Kurikulum dan Akreditasi

• Baik dan buruknya pendidikan teologi menjadi pendidikan non-gelar (tidak membutuhkan akreditasi) atau non-formal:

- Bahkan untuk pendidikan non-formal juga harus diakreditasi (oleh BAN-Pendidikan Non-Formal)

- …

Mainstreaming Pendidikan Tinggi Teologi

• Pendidikan Tinggi Teologi tidak dapat kembali ke era 1970an. Sekolah teologi masih sedikit dan kontrol dari negara sangat minimal.

• Kebutuhan dan tuntutan gereja dan masyarakat sudah berbeda dengan era 1970an, demikian juga dengan profil lulusan yang dibutuhkan berubah.

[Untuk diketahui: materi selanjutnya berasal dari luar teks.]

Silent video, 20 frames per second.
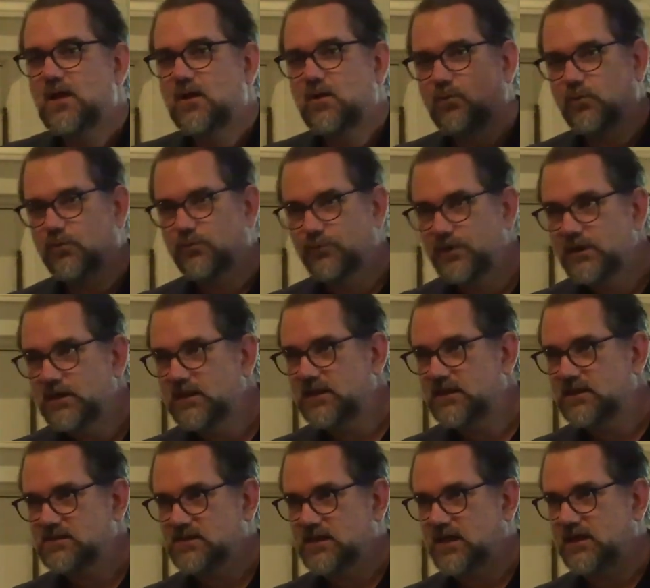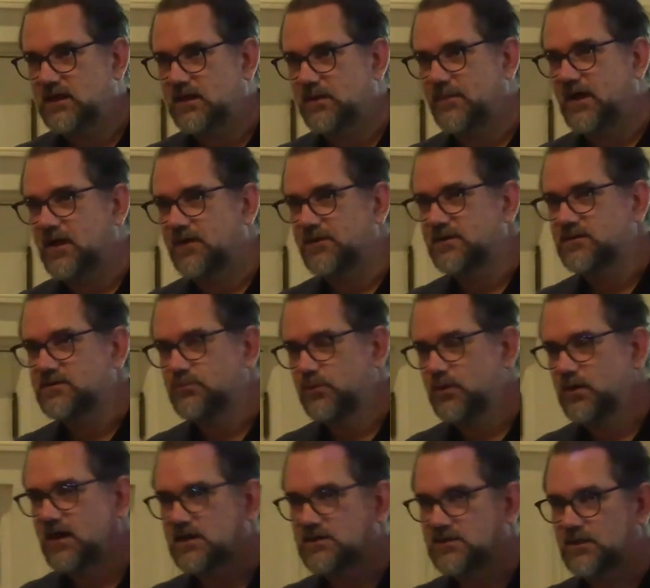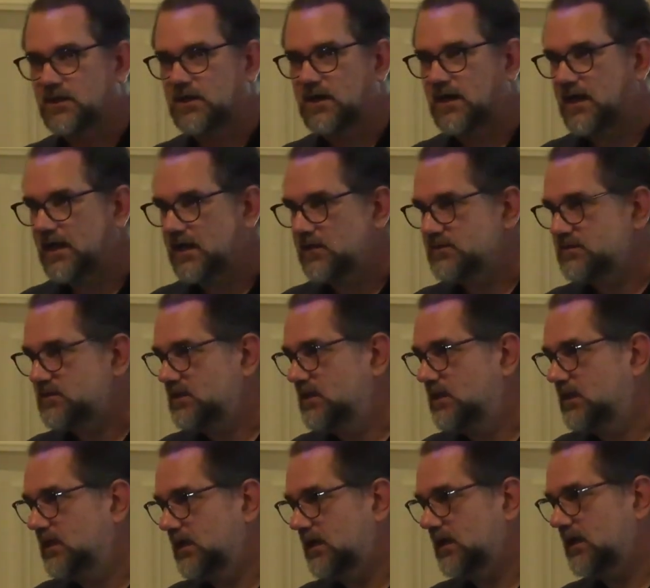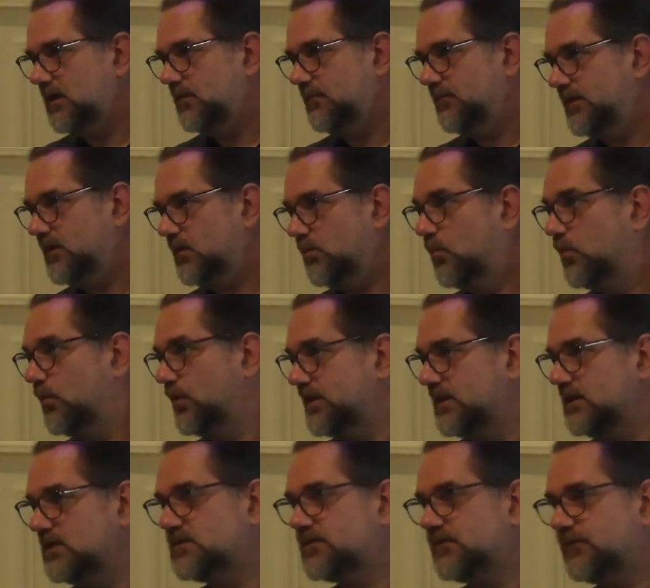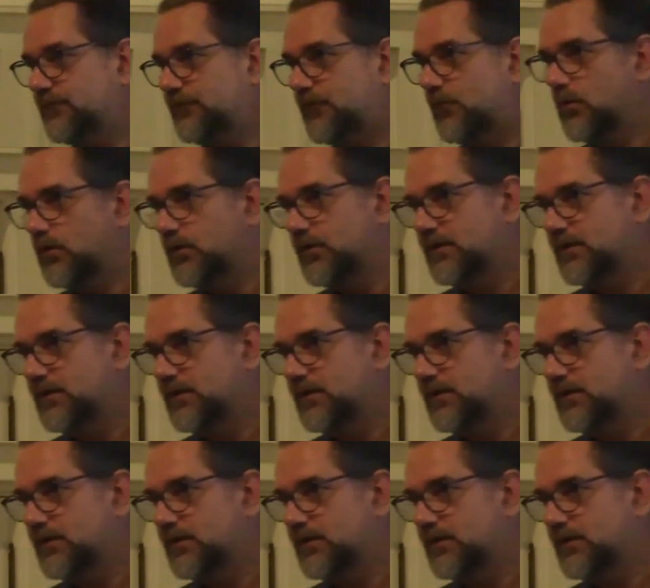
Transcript: We're really excited about this. We're actually going to announce the awardees for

• Teologi sebagai ilmu yang hidup dan aktual, harus selalu berdialog dengan ilmu lainnya. Hal ini dimungkinkan dengan proses mainstreaming.

Arah PERSETIA

• Bersama-sama belajar dan mengembangkan program untuk peningkatan kualitas pendidikan sekolah-sekolah anggota.

• Memelihara dan membangun jejaring yang luas dengan asas saling mendukung dan memberdayakan.

• Mendorong partisipasi dan kerjasama di antara dan antar anggota.